:: RAW DATA ::
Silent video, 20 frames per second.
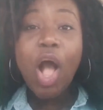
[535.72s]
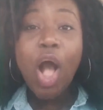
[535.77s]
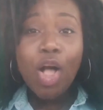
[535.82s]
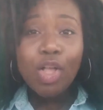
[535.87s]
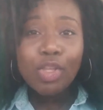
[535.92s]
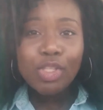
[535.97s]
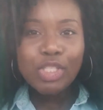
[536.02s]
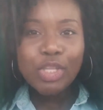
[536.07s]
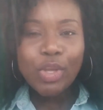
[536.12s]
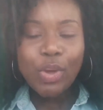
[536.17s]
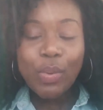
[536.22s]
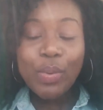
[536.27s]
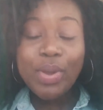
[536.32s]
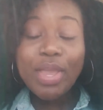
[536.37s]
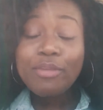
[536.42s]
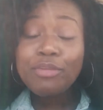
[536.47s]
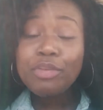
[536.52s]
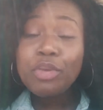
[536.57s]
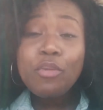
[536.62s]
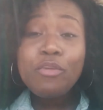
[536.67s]
Also,
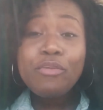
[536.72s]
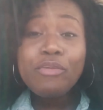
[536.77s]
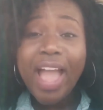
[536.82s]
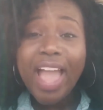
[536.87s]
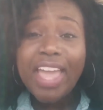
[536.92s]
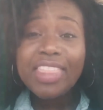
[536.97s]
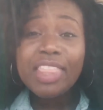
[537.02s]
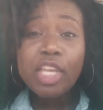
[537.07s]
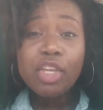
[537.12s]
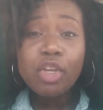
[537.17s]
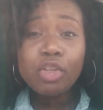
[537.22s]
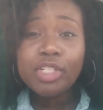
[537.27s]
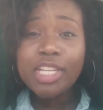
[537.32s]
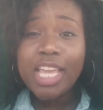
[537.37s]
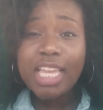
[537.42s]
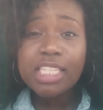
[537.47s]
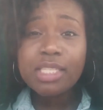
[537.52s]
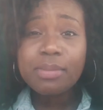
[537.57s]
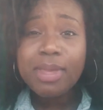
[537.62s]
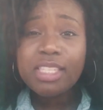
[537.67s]
if you find that your
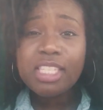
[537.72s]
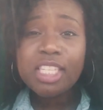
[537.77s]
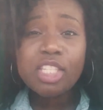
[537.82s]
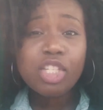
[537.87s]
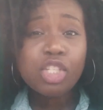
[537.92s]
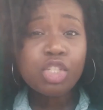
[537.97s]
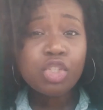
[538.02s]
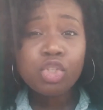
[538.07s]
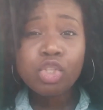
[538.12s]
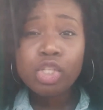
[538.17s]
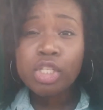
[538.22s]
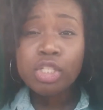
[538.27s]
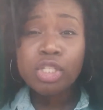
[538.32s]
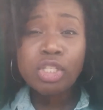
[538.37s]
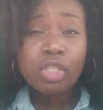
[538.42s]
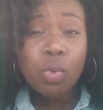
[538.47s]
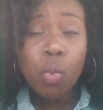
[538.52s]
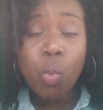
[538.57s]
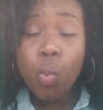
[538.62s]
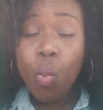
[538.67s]
text message is
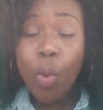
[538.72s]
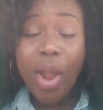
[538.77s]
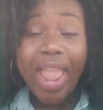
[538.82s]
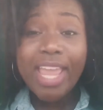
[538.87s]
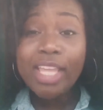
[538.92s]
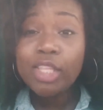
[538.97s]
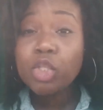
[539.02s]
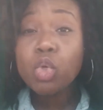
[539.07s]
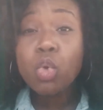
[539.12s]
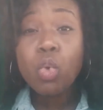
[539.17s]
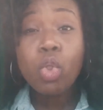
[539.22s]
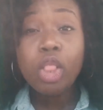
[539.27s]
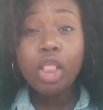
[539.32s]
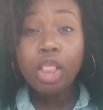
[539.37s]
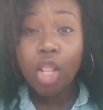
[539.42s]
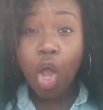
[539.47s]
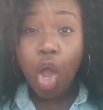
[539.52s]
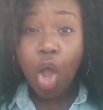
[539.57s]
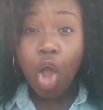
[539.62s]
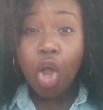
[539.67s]
just way too
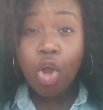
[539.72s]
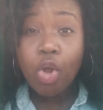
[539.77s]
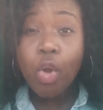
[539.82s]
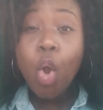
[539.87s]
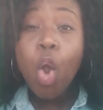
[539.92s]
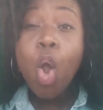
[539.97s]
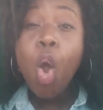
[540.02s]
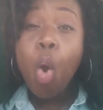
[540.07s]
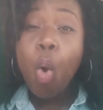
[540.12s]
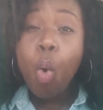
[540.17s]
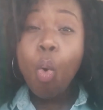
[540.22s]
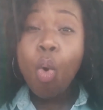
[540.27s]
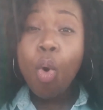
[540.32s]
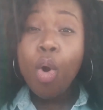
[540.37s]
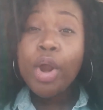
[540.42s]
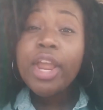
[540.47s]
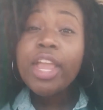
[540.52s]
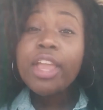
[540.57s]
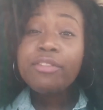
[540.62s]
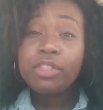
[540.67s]
long,
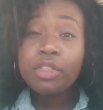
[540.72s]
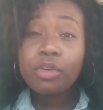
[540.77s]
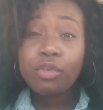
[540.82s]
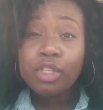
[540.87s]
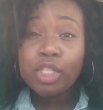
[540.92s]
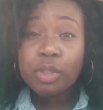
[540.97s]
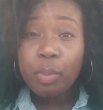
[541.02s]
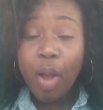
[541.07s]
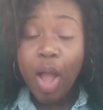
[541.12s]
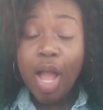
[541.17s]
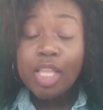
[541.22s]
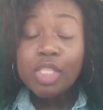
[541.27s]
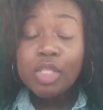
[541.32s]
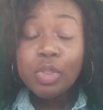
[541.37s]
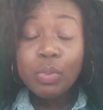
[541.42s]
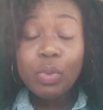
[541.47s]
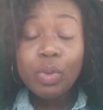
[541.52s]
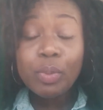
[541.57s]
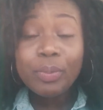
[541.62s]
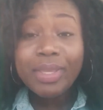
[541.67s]
or if the
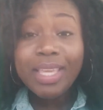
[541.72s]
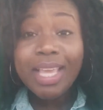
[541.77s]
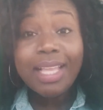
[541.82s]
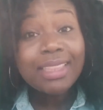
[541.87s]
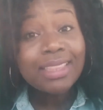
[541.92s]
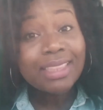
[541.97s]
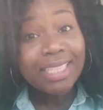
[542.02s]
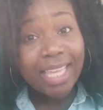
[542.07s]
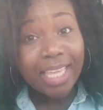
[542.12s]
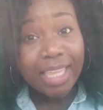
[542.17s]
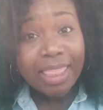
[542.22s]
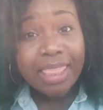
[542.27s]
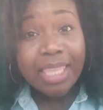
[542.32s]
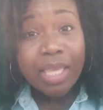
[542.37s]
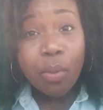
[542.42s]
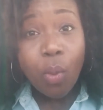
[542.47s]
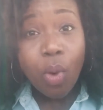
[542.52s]
response will be a lengthy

:: WORK REQUEST ::
Every line above should be retyped exactly; the pictures do not belong in the copy.

:: EXERCISE SOLUTION ::
Silent video, 20 frames per second.
[535.72s]
[535.77s]
[535.82s]
[535.87s]
[535.92s]
[535.97s]
[536.02s]
[536.07s]
[536.12s]
[536.17s]
[536.22s]
[536.27s]
[536.32s]
[536.37s]
[536.42s]
[536.47s]
[536.52s]
[536.57s]
[536.62s]
[536.67s]
Also,
[536.72s]
[536.77s]
[536.82s]
[536.87s]
[536.92s]
[536.97s]
[537.02s]
[537.07s]
[537.12s]
[537.17s]
[537.22s]
[537.27s]
[537.32s]
[537.37s]
[537.42s]
[537.47s]
[537.52s]
[537.57s]
[537.62s]
[537.67s]
if you find that your
[537.72s]
[537.77s]
[537.82s]
[537.87s]
[537.92s]
[537.97s]
[538.02s]
[538.07s]
[538.12s]
[538.17s]
[538.22s]
[538.27s]
[538.32s]
[538.37s]
[538.42s]
[538.47s]
[538.52s]
[538.57s]
[538.62s]
[538.67s]
text message is
[538.72s]
[538.77s]
[538.82s]
[538.87s]
[538.92s]
[538.97s]
[539.02s]
[539.07s]
[539.12s]
[539.17s]
[539.22s]
[539.27s]
[539.32s]
[539.37s]
[539.42s]
[539.47s]
[539.52s]
[539.57s]
[539.62s]
[539.67s]
just way too
[539.72s]
[539.77s]
[539.82s]
[539.87s]
[539.92s]
[539.97s]
[540.02s]
[540.07s]
[540.12s]
[540.17s]
[540.22s]
[540.27s]
[540.32s]
[540.37s]
[540.42s]
[540.47s]
[540.52s]
[540.57s]
[540.62s]
[540.67s]
long,
[540.72s]
[540.77s]
[540.82s]
[540.87s]
[540.92s]
[540.97s]
[541.02s]
[541.07s]
[541.12s]
[541.17s]
[541.22s]
[541.27s]
[541.32s]
[541.37s]
[541.42s]
[541.47s]
[541.52s]
[541.57s]
[541.62s]
[541.67s]
or if the
[541.72s]
[541.77s]
[541.82s]
[541.87s]
[541.92s]
[541.97s]
[542.02s]
[542.07s]
[542.12s]
[542.17s]
[542.22s]
[542.27s]
[542.32s]
[542.37s]
[542.42s]
[542.47s]
[542.52s]
response will be a lengthy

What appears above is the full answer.